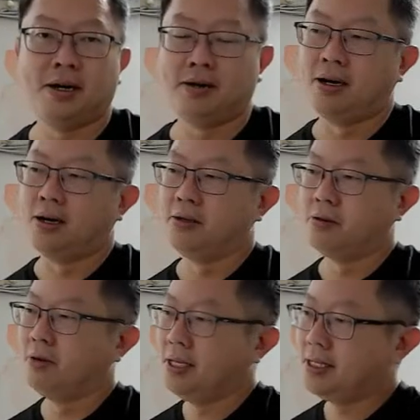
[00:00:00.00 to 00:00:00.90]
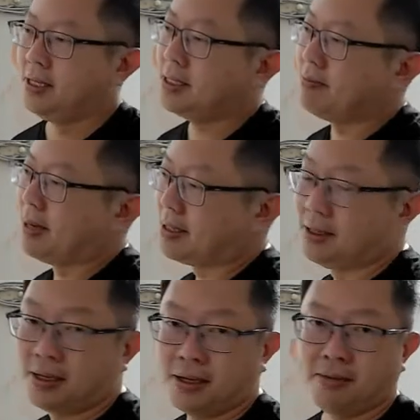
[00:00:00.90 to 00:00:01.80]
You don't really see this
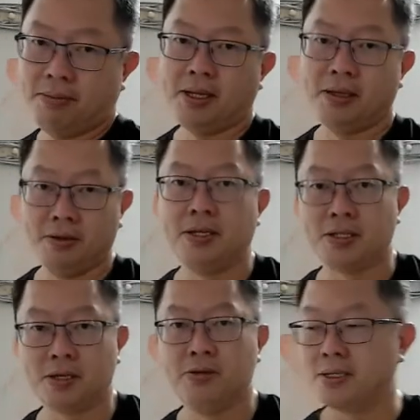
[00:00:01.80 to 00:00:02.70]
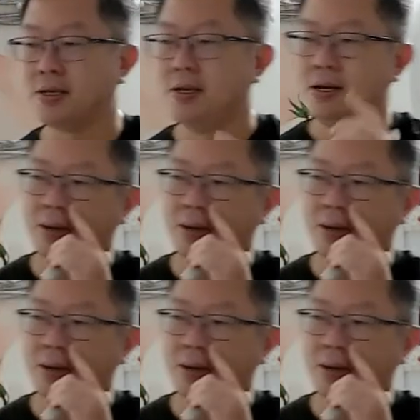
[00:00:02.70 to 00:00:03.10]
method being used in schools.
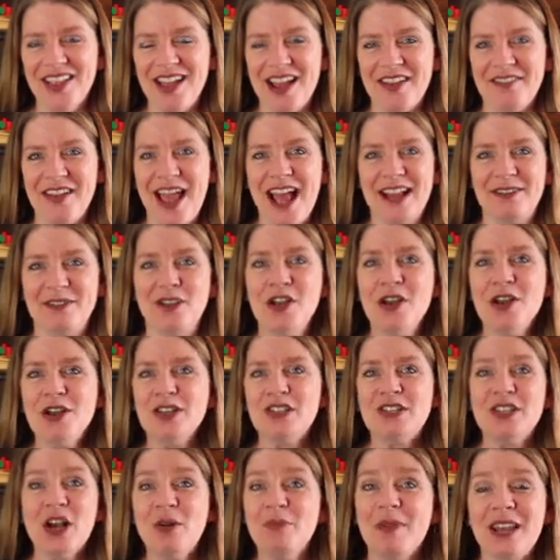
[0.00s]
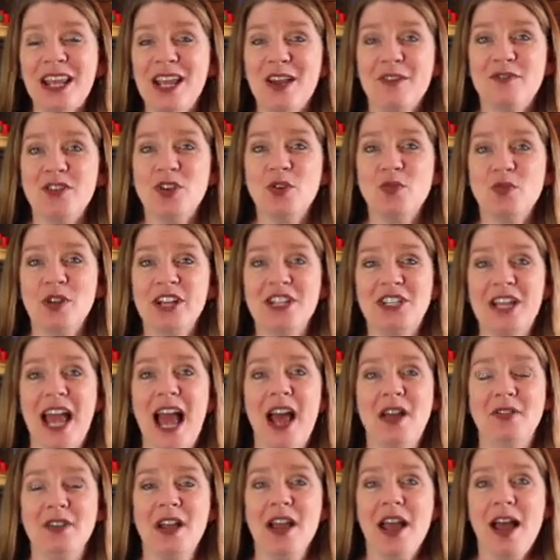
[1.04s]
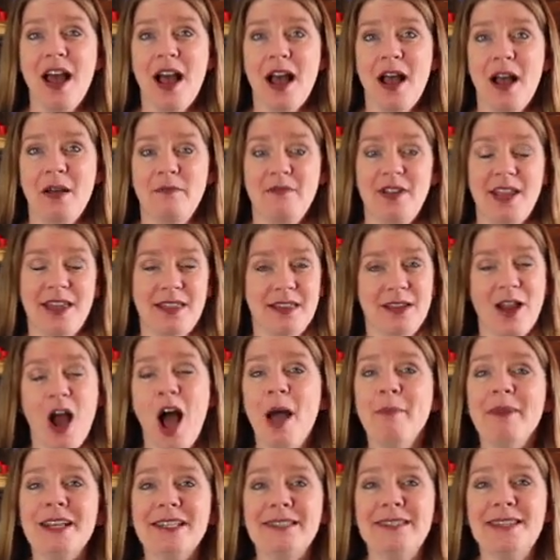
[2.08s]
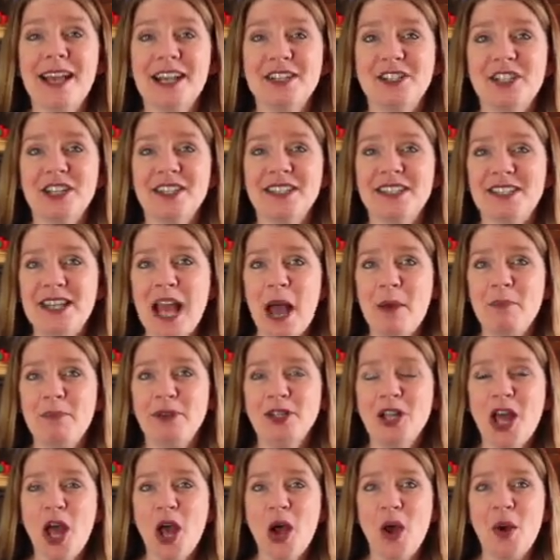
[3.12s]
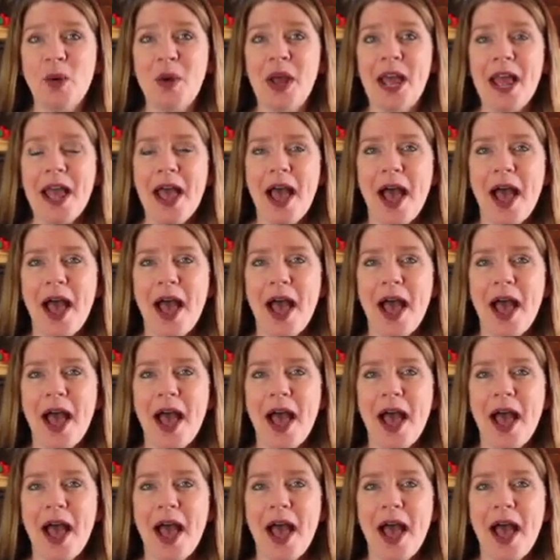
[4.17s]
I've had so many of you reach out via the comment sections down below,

--------------------------------------------------

* WHAT TO WORK ON *
An exact transcription of the data above is needed, without the pictures.

* WRITTEN SOLUTION *
[00:00:00.00 to 00:00:00.90]
[00:00:00.90 to 00:00:01.80]
You don't really see this
[00:00:01.80 to 00:00:02.70]
[00:00:02.70 to 00:00:03.10]
method being used in schools.
[0.00s]
[1.04s]
[2.08s]
[3.12s]
[4.17s]
I've had so many of you reach out via the comment sections down below,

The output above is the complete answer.